- WHAT YOU HAVE TO DO:
Ignoring the pictures, repeat every entry below exactly as it appears.

- GIVEN ENTRIES:
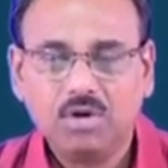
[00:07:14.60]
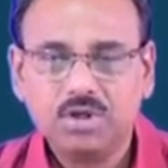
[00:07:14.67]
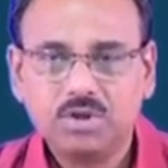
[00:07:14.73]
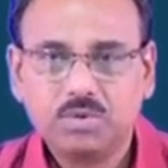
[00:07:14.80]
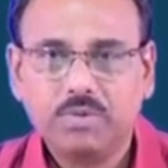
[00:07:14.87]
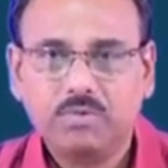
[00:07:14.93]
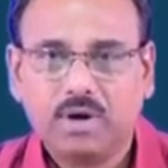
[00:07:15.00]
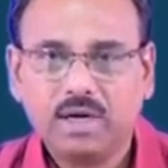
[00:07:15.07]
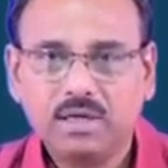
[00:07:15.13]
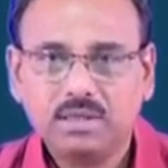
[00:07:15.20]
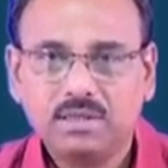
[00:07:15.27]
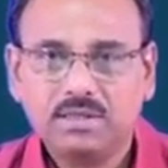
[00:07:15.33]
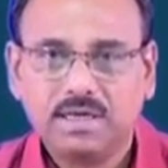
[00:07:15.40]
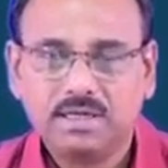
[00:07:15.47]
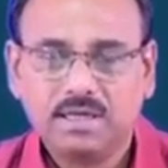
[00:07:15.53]
we
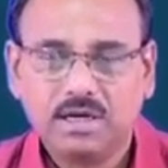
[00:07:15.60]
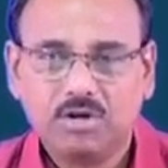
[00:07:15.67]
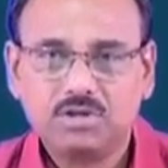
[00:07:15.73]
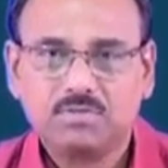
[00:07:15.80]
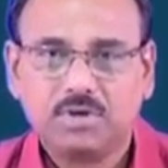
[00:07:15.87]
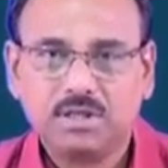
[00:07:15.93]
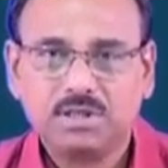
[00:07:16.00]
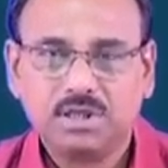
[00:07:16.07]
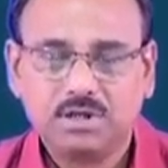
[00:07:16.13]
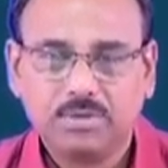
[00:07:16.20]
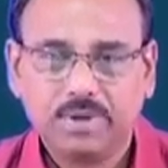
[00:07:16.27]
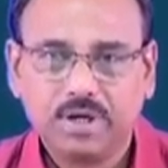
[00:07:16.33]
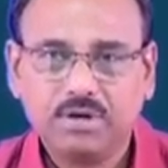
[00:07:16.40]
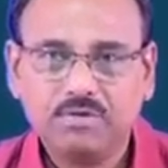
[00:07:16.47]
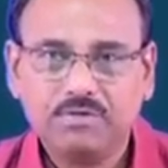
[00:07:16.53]
want that the loss function to
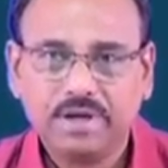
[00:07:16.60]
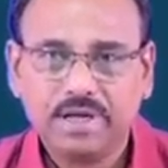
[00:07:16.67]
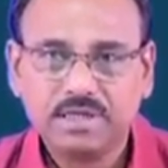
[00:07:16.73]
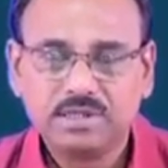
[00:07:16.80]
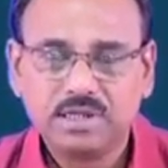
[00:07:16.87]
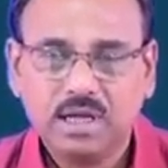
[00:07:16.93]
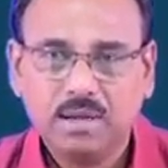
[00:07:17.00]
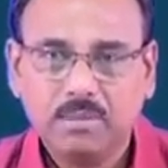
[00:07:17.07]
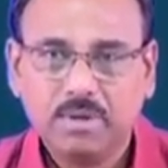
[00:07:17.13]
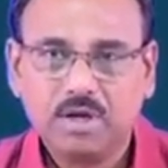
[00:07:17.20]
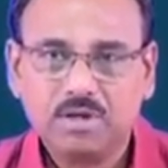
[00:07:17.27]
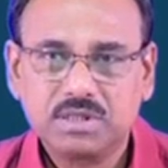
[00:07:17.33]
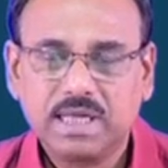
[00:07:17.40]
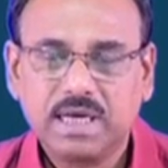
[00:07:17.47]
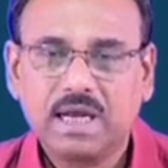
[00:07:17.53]
be convex,
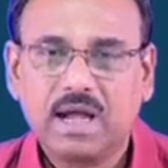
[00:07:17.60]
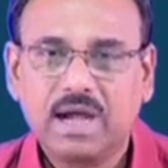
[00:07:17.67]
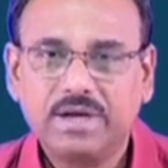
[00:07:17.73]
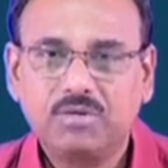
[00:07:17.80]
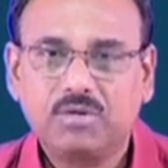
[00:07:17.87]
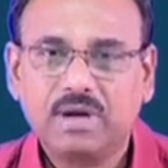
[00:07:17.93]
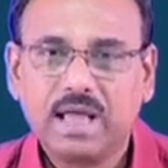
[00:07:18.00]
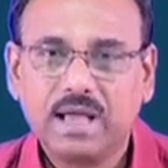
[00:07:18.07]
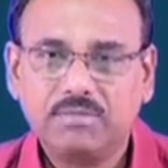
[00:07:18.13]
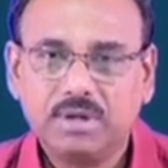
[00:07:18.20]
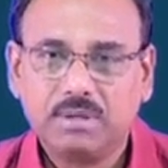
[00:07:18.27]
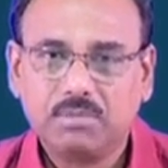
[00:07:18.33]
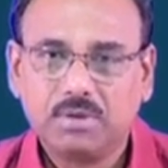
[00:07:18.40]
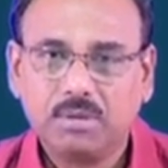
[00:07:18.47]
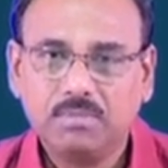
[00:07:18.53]
because then I do not have the
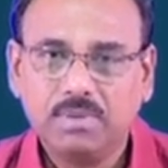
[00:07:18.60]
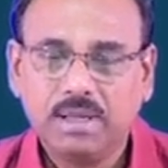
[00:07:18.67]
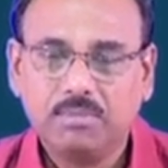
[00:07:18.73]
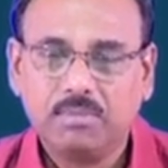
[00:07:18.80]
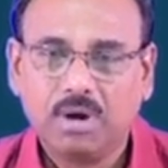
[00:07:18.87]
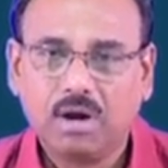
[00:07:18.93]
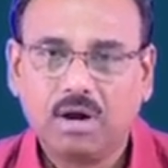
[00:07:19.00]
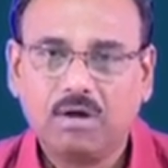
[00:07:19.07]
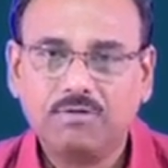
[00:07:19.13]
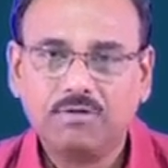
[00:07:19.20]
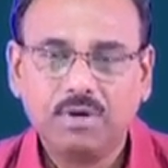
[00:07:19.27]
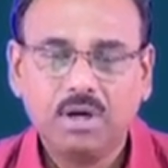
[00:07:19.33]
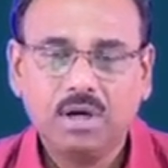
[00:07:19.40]
problem of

- ANSWER AREA:
[00:07:14.60]
[00:07:14.67]
[00:07:14.73]
[00:07:14.80]
[00:07:14.87]
[00:07:14.93]
[00:07:15.00]
[00:07:15.07]
[00:07:15.13]
[00:07:15.20]
[00:07:15.27]
[00:07:15.33]
[00:07:15.40]
[00:07:15.47]
[00:07:15.53]
we
[00:07:15.60]
[00:07:15.67]
[00:07:15.73]
[00:07:15.80]
[00:07:15.87]
[00:07:15.93]
[00:07:16.00]
[00:07:16.07]
[00:07:16.13]
[00:07:16.20]
[00:07:16.27]
[00:07:16.33]
[00:07:16.40]
[00:07:16.47]
[00:07:16.53]
want that the loss function to
[00:07:16.60]
[00:07:16.67]
[00:07:16.73]
[00:07:16.80]
[00:07:16.87]
[00:07:16.93]
[00:07:17.00]
[00:07:17.07]
[00:07:17.13]
[00:07:17.20]
[00:07:17.27]
[00:07:17.33]
[00:07:17.40]
[00:07:17.47]
[00:07:17.53]
be convex,
[00:07:17.60]
[00:07:17.67]
[00:07:17.73]
[00:07:17.80]
[00:07:17.87]
[00:07:17.93]
[00:07:18.00]
[00:07:18.07]
[00:07:18.13]
[00:07:18.20]
[00:07:18.27]
[00:07:18.33]
[00:07:18.40]
[00:07:18.47]
[00:07:18.53]
because then I do not have the
[00:07:18.60]
[00:07:18.67]
[00:07:18.73]
[00:07:18.80]
[00:07:18.87]
[00:07:18.93]
[00:07:19.00]
[00:07:19.07]
[00:07:19.13]
[00:07:19.20]
[00:07:19.27]
[00:07:19.33]
[00:07:19.40]
problem of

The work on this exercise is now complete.